🤖 AI Summary
In NL2SQL, large language models (LLMs) suffer from two key bottlenecks: overly coarse-grained task decomposition and inaccurate identification of domain-specific keywords, leading to high SQL generation error rates. Moreover, existing benchmarks lack fine-grained task segmentation and explicit keyword annotations, hindering model interpretability and performance. To address these issues, we propose DeKeyNLU—a high-quality dataset featuring explicit hierarchical task decomposition and domain keyword labeling—and DeKeySQL, an end-to-end pipeline comprising three modules: question understanding, entity retrieval, and SQL generation.

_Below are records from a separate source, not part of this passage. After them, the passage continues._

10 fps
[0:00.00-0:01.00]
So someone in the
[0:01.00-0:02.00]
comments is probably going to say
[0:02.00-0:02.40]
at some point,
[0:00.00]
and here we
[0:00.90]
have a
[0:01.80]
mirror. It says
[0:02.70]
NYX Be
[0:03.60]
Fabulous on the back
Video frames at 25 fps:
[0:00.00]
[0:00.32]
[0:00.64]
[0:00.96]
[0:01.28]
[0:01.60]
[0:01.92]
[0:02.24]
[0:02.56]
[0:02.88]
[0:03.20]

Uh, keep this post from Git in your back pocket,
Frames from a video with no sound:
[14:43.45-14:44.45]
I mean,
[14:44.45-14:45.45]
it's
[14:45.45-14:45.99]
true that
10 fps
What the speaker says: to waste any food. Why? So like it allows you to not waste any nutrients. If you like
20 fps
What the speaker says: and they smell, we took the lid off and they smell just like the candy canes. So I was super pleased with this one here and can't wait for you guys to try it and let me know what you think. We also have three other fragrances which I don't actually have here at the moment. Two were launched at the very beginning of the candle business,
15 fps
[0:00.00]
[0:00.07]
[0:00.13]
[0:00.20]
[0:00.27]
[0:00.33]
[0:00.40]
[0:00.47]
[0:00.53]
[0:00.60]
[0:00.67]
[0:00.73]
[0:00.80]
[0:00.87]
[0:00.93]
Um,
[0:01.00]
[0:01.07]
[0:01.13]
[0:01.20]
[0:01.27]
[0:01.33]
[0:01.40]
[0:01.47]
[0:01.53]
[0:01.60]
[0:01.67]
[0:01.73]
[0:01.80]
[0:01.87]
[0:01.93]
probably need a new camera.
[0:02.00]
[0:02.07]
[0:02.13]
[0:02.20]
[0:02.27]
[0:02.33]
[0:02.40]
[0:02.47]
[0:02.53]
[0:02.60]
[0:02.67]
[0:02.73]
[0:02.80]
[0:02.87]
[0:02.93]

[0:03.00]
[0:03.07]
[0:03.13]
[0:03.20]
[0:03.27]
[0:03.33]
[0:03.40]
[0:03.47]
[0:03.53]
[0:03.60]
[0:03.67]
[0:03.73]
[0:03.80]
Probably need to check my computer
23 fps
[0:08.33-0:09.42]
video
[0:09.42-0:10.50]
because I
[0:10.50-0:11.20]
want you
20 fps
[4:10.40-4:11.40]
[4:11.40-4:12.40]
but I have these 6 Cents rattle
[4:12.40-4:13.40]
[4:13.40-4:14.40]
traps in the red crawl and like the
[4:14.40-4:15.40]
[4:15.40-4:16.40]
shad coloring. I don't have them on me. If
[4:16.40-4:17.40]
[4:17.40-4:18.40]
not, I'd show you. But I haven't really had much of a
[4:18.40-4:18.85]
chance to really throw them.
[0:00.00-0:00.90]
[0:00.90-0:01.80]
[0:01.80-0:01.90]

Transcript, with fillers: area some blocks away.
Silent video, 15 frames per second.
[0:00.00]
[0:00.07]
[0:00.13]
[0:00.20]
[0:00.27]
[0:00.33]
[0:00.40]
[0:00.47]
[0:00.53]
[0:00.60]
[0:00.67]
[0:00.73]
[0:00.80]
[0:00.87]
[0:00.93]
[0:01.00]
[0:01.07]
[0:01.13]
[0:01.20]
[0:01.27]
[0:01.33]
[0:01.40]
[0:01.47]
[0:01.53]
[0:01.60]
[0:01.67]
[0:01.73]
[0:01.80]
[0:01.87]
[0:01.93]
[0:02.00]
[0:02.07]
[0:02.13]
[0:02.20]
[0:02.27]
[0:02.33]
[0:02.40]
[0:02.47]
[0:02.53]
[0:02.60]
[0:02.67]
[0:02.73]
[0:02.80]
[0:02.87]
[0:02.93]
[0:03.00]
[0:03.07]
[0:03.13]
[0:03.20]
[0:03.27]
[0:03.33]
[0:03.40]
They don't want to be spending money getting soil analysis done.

DeKeySQL integrates retrieval-augmented generation (RAG) with chain-of-thought (CoT) reasoning to enhance semantic grounding. Evaluated on BIRD and Spider, our approach achieves +6.79% and +4.5% absolute improvements in execution accuracy, respectively, effectively mitigating over-decomposition and keyword omission. This work establishes a more interpretable and scalable paradigm for semantic understanding in NL2SQL.
📝 Abstract
Natural Language to SQL (NL2SQL) provides a new model-centric paradigm that simplifies database access for non-technical users by converting natural language queries into SQL commands. Recent advancements, particularly those integrating Retrieval-Augmented Generation (RAG) and Chain-of-Thought (CoT) reasoning, have made significant strides in enhancing NL2SQL performance. However, challenges such as inaccurate task decomposition and keyword extraction by LLMs remain major bottlenecks, often leading to errors in SQL generation. While existing datasets aim to mitigate these issues by fine-tuning models, they struggle with over-fragmentation of tasks and lack of domain-specific keyword annotations, limiting their effectiveness. To address these limitations, we present DeKeyNLU, a novel dataset which contains 1,500 meticulously annotated QA pairs aimed at refining task decomposition and enhancing keyword extraction precision for the RAG pipeline. Fine-tuned with DeKeyNLU, we propose DeKeySQL, a RAG-based NL2SQL pipeline that employs three distinct modules for user question understanding, entity retrieval, and generation to improve SQL generation accuracy. We benchmarked multiple model configurations within DeKeySQL RAG pipeline. Experimental results demonstrate that fine-tuning with DeKeyNLU significantly improves SQL generation accuracy on both BIRD (62.31% to 69.10%) and Spider (84.2% to 88.7%) dev datasets.